US National Museum of Natural History’s Fossil Hall set for reopening
Kirk Johnson, museum director of the Smithsonian National Museum of Natural History in Washington DC, has announced its David H. Koch Hall of Fossils will reopen on 8 June 2019.
Colloquially known as Fossil Hall, the room was closed for a US$129m (€113.2m, £101.4m) renovation in 2014.
The project has returned the museum’s wing, which first opened in 1910, to its original architectural majesty. High ceilings, skylights and ornate moulding that had all been hidden have been restored.
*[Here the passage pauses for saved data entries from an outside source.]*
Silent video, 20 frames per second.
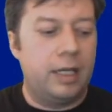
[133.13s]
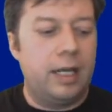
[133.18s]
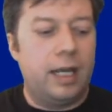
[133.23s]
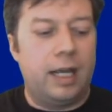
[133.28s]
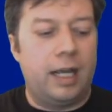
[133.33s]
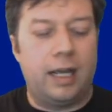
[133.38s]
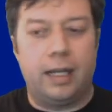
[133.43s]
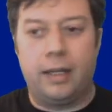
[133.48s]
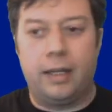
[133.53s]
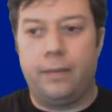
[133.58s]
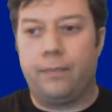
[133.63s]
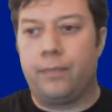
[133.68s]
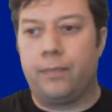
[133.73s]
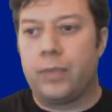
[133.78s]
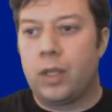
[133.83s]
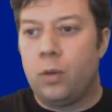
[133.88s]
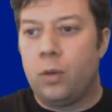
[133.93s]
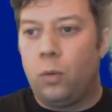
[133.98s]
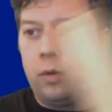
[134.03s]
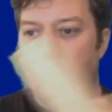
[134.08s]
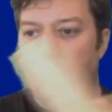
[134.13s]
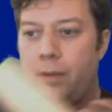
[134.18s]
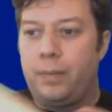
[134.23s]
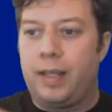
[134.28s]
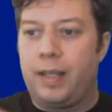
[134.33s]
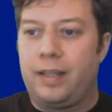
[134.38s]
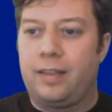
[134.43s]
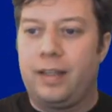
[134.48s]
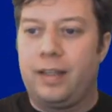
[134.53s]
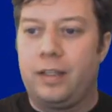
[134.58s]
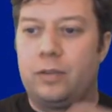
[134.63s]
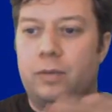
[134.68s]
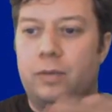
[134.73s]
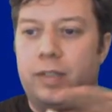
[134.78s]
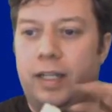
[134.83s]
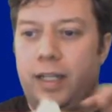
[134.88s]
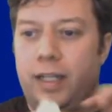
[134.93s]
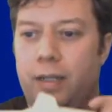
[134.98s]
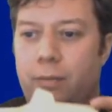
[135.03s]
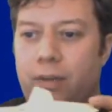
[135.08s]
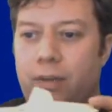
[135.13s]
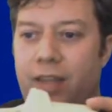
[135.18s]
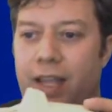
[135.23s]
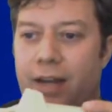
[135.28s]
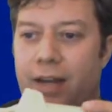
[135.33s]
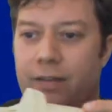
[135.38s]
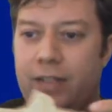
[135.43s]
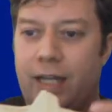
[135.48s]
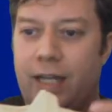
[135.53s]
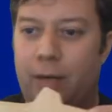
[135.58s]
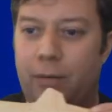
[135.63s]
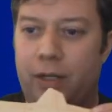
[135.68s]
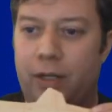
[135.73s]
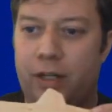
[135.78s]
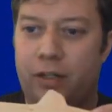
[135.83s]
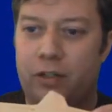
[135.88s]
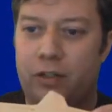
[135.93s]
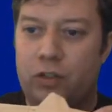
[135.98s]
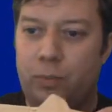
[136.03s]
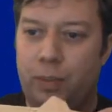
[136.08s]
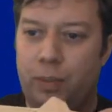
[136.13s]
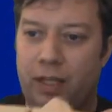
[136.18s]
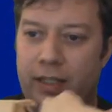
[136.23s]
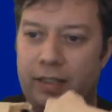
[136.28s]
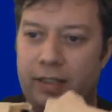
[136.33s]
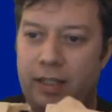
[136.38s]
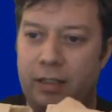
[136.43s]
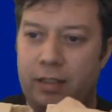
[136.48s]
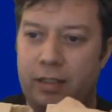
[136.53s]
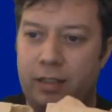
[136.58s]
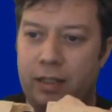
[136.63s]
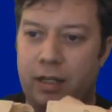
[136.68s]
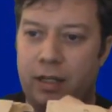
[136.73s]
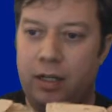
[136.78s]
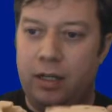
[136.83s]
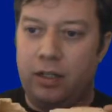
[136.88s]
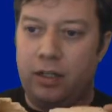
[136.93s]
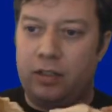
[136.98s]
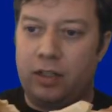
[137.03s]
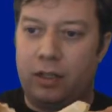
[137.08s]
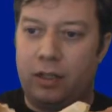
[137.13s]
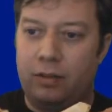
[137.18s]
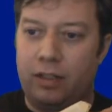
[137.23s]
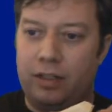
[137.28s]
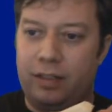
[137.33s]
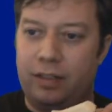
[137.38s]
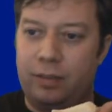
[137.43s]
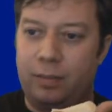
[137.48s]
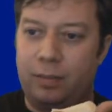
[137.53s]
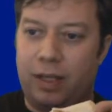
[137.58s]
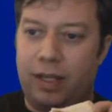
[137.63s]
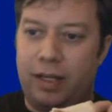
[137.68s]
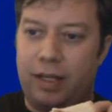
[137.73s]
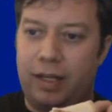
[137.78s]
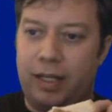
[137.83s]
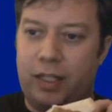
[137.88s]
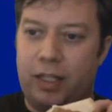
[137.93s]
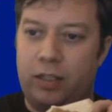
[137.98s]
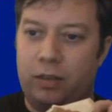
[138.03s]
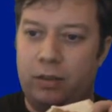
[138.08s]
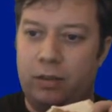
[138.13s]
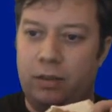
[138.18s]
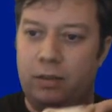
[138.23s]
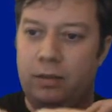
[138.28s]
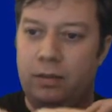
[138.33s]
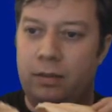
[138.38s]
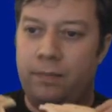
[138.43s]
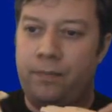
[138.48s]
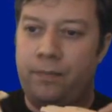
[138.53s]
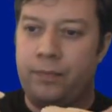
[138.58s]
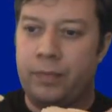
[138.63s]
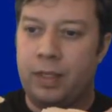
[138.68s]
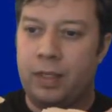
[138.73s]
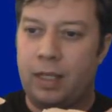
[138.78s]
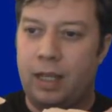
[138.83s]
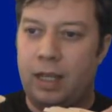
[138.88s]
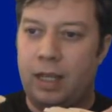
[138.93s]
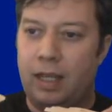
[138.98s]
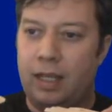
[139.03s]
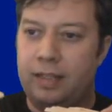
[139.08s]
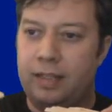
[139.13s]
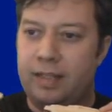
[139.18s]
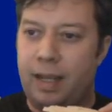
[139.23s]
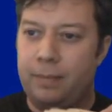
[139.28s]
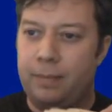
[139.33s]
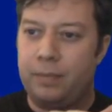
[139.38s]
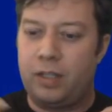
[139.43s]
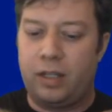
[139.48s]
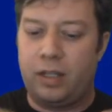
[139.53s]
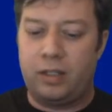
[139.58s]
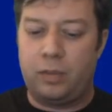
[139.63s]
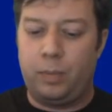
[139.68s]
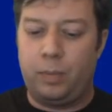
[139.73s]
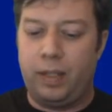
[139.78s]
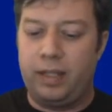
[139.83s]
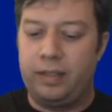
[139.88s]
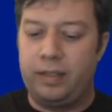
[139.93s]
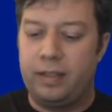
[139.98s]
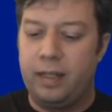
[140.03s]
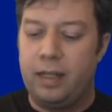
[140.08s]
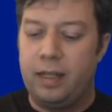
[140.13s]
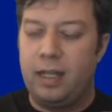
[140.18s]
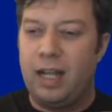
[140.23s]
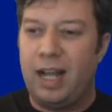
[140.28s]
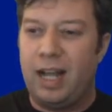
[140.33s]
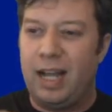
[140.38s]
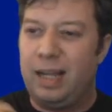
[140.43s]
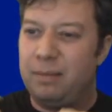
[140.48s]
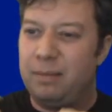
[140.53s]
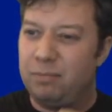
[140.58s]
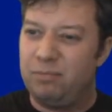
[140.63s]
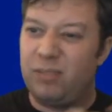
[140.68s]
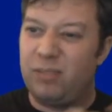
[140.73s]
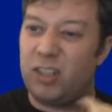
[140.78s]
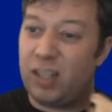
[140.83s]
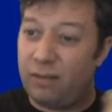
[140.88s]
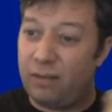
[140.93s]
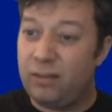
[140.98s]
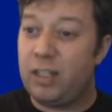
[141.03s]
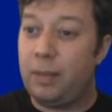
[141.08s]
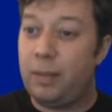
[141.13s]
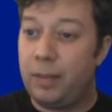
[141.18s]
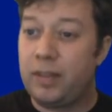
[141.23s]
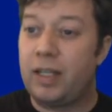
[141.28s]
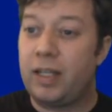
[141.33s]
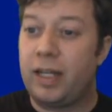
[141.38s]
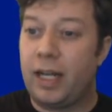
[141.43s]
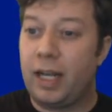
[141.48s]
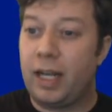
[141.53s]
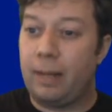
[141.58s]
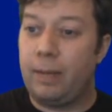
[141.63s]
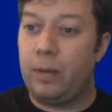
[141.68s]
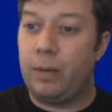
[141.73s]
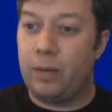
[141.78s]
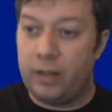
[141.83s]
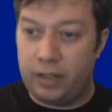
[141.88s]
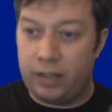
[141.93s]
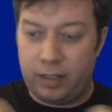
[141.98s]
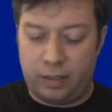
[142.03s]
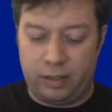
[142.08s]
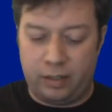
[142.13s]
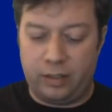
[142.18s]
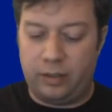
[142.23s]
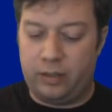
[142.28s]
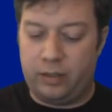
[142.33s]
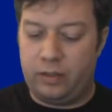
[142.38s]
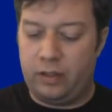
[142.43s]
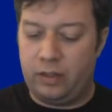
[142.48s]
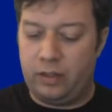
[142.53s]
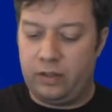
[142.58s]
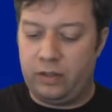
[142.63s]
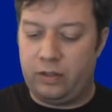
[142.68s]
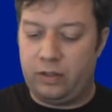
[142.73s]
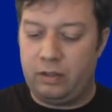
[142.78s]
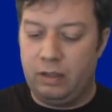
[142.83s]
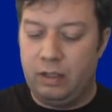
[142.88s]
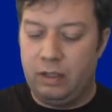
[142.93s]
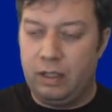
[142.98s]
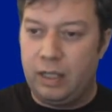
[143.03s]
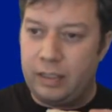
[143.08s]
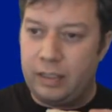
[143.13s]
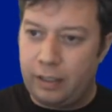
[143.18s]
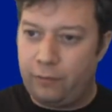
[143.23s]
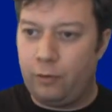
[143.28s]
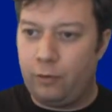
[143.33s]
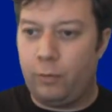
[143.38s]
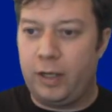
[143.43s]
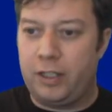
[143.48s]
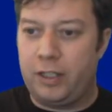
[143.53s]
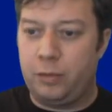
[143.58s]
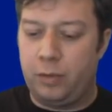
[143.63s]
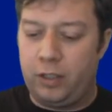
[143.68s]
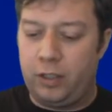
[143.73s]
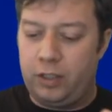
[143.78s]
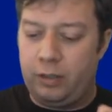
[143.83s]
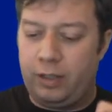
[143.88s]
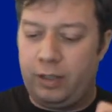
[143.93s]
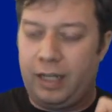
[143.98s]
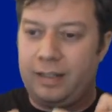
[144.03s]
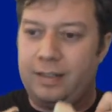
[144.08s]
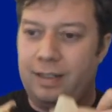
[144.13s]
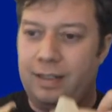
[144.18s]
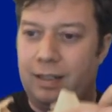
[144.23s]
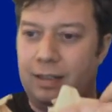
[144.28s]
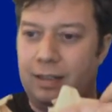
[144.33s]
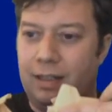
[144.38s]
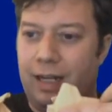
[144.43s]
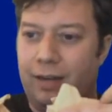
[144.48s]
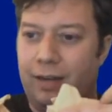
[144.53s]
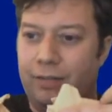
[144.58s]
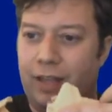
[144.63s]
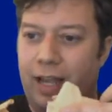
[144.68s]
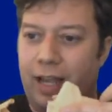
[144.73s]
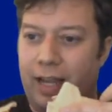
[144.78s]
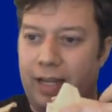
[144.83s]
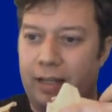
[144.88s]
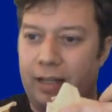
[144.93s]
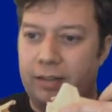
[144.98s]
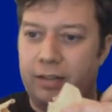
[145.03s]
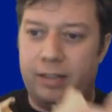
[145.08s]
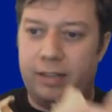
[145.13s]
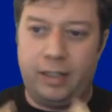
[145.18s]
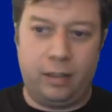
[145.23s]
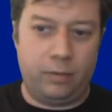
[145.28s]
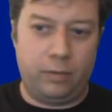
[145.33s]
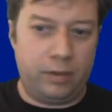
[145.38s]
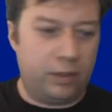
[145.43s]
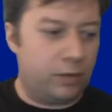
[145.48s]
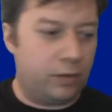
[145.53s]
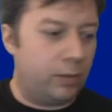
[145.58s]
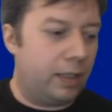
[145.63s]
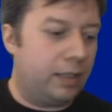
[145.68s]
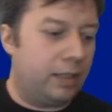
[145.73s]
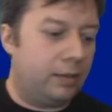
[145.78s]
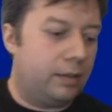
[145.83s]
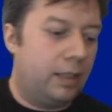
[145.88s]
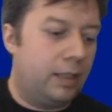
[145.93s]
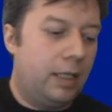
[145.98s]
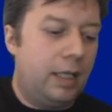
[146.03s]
One of the big things we're dealing with here is how we're going to split it. So this is my initial attempt at a split. I'm 70% happy with it. There's different ways I want to do it. I still have the hangar to deal with as well.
The hall’s main exhibition will feature dinosaurs, plants and insects. Some of the artefacts have never been displayed. Its mission with the exhibition is to tell the story of life on Earth. A number of interactive displays will also provide visual scientific learning.
Johnson said the room is "the most visited room in the most visited natural history museum in the world".
The room’s focal point will be a T-Rex about to bite a triceratops pinned under its foot. The 66 million-year-old fossil was discovered in 1988 in Montana and is on loan from the U.S. Army Corps of Engineers.
Johnson added: "(The Fossil Hall) will open in 326 days, not that I'm counting, and between now and then we have dozens of crates to open, hundreds of bones to articulate and many, many exhibits to install."